Art is passion. It is the artist’s drive, his love. The artist pours his lifeblood into his creation and so, as long as the art survives, the artist is never truly gone.
Using my project for AP European History class as an excuse to go to the National Gallery of Art in Washington, D.C., I pass wide-eyed through the halls filled with paintings and sculpture. Jittery with excitement I look forward to rounding each corner, aware that there lies some new wonder. As I turn into one room I cannot avoid directing my attention to a medium-sized painting hanging on the left wall, unembellished under theater-like spotlights. The little plaque beneath the painting dubs it “The Mill” by Rembrandt. The furrows of clouds draw my attention, more closely resembling smoke that seems to swallow up the last clear patch of sky.

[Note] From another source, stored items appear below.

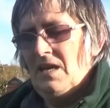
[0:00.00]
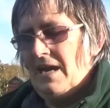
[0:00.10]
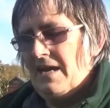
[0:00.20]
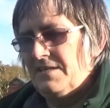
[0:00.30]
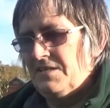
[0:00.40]

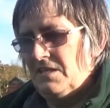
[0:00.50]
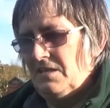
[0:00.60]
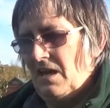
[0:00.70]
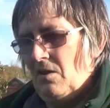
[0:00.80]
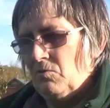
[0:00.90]
And
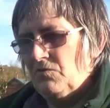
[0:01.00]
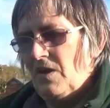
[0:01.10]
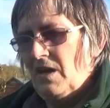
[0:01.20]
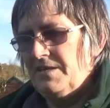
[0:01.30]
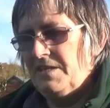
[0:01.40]
I was
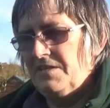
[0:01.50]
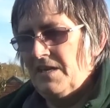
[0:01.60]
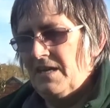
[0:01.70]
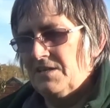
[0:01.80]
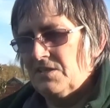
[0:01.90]
finding
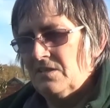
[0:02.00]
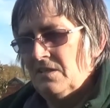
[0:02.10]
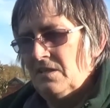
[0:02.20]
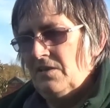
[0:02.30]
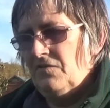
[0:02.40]
that
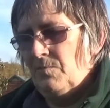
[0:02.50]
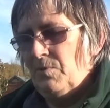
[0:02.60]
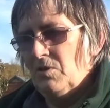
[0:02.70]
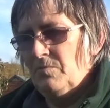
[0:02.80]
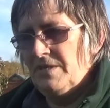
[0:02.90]
if I
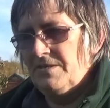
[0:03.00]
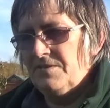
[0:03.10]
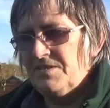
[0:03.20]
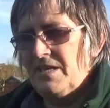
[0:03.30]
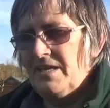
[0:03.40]
put them in,
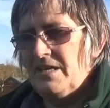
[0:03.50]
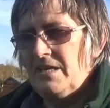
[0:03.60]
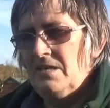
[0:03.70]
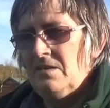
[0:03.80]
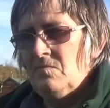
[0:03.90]

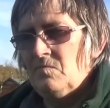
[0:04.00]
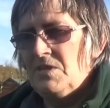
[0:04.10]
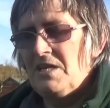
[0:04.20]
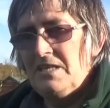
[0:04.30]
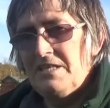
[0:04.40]
say,
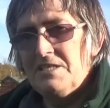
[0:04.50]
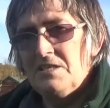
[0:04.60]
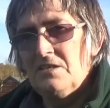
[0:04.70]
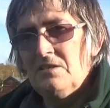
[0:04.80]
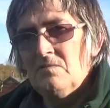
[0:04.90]

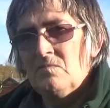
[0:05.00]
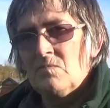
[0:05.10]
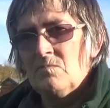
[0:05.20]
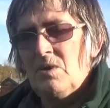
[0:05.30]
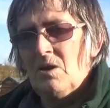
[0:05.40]
10-litre
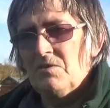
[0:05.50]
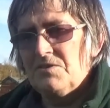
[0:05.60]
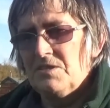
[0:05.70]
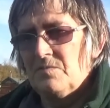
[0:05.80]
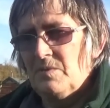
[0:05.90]

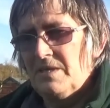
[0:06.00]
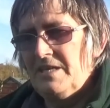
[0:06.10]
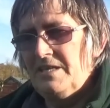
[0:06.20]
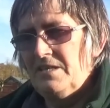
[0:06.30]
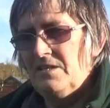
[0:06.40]
pots at the
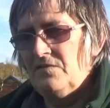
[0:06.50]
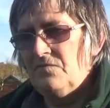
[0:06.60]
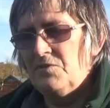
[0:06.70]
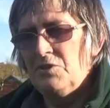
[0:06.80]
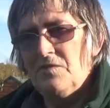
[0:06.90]
beginning
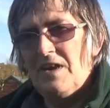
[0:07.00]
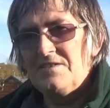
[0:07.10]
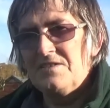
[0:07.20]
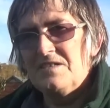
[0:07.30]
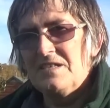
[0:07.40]
of
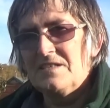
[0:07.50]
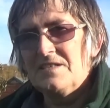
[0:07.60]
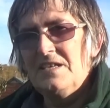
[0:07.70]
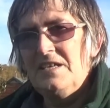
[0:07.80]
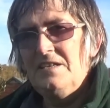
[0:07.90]

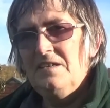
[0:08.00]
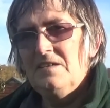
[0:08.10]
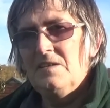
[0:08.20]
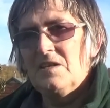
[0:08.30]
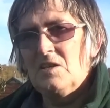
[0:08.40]
2016,
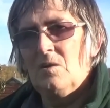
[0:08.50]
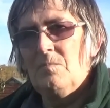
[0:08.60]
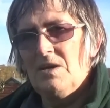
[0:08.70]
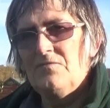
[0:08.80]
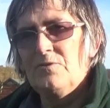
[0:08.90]
and I got
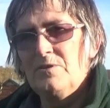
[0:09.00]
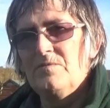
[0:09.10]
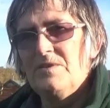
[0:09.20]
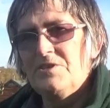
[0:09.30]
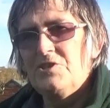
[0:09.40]
my
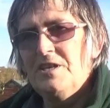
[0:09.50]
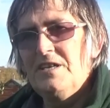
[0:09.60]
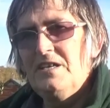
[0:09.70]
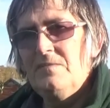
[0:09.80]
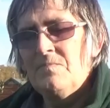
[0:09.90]
fruit this
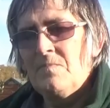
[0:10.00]
year,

On closer inspection, my focus is diverted to the winding dirt path that lies in shadow, seeming to dare the onlooker into the painting. On the path there are a few plainly clad children absorbed in mundane tasks, taking no notice of the world above them. A river stretches forth around a bluff and on into the depths of the painting, past the onlooker’s vision. Over the river, over the road, over the children, and silhouetted against the sky the mill looms in grand solitude.
The lines and definitions of shapes are made more accurate when standing a few paces away. That perfect distance of viewing must be where Rembrandt stood as he painted nearly four hundred years ago. Through this time portal, I see him by the light of candles bending over a bowl and pestle grinding his own pigments. Faded rags protect his hands from the cold as the seasons change while, still, he works on his creation. No electric lighting aids him as he squints to make out the exact color he is mixing. A little raw umbra will cause the paints to dry faster he says to himself, realizing that he needs to work quickly. He alternates between loving and hating his creation, but is compelled to begin again and again.
Staring at the glory of the simplicity of a painting that portrays so many subtle intricacies that renders it anything but simple, I realized that this – this piece of art that survives today – is a view into the life and soul of a man. There is such a thing as immortality, and I have witnessed it.